- Arcade flyer
- Developers: Exidy Coleco (CV, INTV) James Wickstead Design Associates (2600)
- Publishers: Exidy Coleco (2600, INTV) CBS Electronics (INTV)
- Designers: Howell Ivy (hardware) Larry W. Hutcherson (game)
- Programmer: Larry Hutcherson
- Platforms: Arcade, Atari 2600, ColecoVision, Intellivision
- Release: December 1981 ArcadeNA: December 1981; 2600NA: October 1982; EU: 1983; ColecoVisionNA: 1982; EU: 1983; IntellivisionEU: 1982; NA: January 1983; ;
- Genre: Maze
- Modes: Single-player, multiplayer
- Arcade system: Universal Game Board V2

= Mouse Trap (1981 video game) =

1981 video game

Mouse Trap is a maze video game developed by Exidy and released in arcades in 1981. It is similar to Pac-Man, with the main character replaced by a mouse, the dots with cheese, the ghosts with cats, and the energizers with bones. After collecting a bone, pressing a button briefly turns the mouse into a dog. Color-coded doors in the maze can be toggled by pressing a button of the corresponding color. A hawk periodically flies across the maze, unrestricted by walls.

Coleco ported Mouse Trap to ColecoVision as a 1982 launch title, then later to the Intellivision and Atari 2600.

==Gameplay==

A new maze full of cheese (arcade)

The player uses a four-position joystick to maneuver a mouse throughout a maze and eat pieces of cheese scattered along the paths. Six cats patrol the maze and chase the player, with two present at the outset and four more being released one at a time. The maze has three sets of color-coded doors, which the player can open or close by pressing the corresponding buttons in order to block the cats' approach. The player can also escape the cats by entering the "IN" box at the center of the screen, which will teleport the mouse to one of the four corners at random. Contact between the mouse and a cat costs the player one life.

The player can pick up bones from the corners of the maze, then use them later by pressing a fourth button. Doing so turns the mouse into a dog for a short time, during which it can eat the cats for bonus points and temporarily remove them from the maze, but the cats will move at a faster speed when they re-spawn into the maze. Unused bones carry over from one level to the next and from one life to the next.

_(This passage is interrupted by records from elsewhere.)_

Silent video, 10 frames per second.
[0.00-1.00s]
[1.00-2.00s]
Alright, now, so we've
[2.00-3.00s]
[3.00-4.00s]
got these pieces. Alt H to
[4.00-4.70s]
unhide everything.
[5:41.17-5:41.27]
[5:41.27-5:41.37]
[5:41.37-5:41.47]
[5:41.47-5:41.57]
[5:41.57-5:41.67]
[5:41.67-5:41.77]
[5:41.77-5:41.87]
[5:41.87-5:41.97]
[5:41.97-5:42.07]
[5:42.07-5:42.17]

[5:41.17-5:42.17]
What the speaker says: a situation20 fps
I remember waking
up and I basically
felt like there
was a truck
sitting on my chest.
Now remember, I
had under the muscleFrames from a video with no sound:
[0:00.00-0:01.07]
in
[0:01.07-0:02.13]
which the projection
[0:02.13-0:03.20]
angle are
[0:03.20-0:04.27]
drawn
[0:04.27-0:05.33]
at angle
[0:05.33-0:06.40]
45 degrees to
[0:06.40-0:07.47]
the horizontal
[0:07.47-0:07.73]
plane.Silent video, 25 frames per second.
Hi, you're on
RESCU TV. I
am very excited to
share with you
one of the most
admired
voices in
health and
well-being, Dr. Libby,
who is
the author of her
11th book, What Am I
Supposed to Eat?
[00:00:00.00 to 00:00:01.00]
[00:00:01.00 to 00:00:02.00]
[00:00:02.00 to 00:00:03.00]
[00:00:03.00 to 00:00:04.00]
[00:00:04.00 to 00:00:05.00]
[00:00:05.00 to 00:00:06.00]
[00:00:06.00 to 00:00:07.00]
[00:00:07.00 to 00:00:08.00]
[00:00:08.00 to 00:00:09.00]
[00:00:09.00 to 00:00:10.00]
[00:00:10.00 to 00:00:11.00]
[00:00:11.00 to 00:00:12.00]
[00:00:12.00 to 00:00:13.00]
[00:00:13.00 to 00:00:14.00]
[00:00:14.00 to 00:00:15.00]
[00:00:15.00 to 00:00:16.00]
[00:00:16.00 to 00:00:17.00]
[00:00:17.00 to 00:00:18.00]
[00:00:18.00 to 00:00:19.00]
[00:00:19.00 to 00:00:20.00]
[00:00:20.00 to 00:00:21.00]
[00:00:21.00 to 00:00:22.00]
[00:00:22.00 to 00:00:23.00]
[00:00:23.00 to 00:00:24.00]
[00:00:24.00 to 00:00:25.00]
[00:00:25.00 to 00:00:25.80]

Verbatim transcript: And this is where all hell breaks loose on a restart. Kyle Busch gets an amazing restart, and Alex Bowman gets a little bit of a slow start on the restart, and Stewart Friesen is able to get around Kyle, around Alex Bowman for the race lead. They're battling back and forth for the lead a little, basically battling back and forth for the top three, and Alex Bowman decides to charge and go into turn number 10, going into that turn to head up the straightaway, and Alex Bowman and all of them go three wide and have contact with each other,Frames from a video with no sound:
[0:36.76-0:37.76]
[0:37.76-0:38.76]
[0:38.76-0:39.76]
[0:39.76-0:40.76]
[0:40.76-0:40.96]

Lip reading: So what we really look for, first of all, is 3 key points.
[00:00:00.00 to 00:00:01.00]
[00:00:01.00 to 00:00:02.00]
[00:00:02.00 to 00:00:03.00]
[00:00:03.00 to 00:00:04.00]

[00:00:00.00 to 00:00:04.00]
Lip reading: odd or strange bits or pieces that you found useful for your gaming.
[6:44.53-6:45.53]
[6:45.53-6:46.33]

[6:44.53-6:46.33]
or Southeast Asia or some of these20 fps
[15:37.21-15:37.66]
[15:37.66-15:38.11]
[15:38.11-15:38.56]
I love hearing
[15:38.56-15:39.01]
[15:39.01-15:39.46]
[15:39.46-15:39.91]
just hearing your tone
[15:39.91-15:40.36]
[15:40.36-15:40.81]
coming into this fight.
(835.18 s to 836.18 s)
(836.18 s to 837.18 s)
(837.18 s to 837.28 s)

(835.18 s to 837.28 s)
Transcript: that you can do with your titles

At times, a hawk will fly through the maze, trying to catch the player. The hawk can eat both the mouse and the dog, costing the player one life, and it can fly over the walls. It can only be foiled by using the "IN" box, which causes it to fly randomly and then leave the maze.

At any given time, a bonus object is present in the maze and can be eaten for points, causing a more valuable object to appear elsewhere. The bonus sequence restarts when the player either loses a life or eats the most valuable object in the sequence. When all of the cheese has been eaten, the player earns a bonus and moves to the next level.

==Ports==
Coleco ported Mouse Trap to its own ColecoVision console, with 15 prizes instead of 32, an option to leave the hawk out, and different sound effects. Coleco's Intellivision port adds an audio warning when a cat is about to enter the maze. The score differs: cheese is worth
90 points, and cats are worth 100, 300, 500, 700, 900 and 1100 points.

Coleco also ported Mouse Trap to the Atari 2600, simplifying graphics and gameplay. The maze is more squat with brighter walls, and doors form a single-colored set that flickers. Gameplay basics are the same, but the hawk, the "IN" area, and the bonus prizes are missing; there are three cats instead of six, and all doors move at once. Additionally, pressing the single joystick button will switch the doors' positions or activate a stored bone, depending on if the player does a long press or a quick tap. Scoring is also reduced significantly: cheese is worth 1 point instead of 10 points, cats are worth 10 points and do not increase in value, and clearing a maze awards only 100 points.

==Reception==
In his 1982 book How to Beat the Video Games, Michael Blanchet said that Mousetraps gameplay "closely resembles that of Pac-Man with a couple of very interesting twists".
According to Electronic Games in 1983, Mouse Trap was unsuccessful because arcade owners viewed it as another "basic" maze game.

===Reviews===
- Games #44

==Legacy==
In 1982, Buckner & Garcia recorded the song "Mousetrap" using sound effects from the game and released it on the album Pac-Man Fever. When they re-recorded the album in 1999, they were unable to find a machine and instead used dog and cat sounds recorded in a pet store.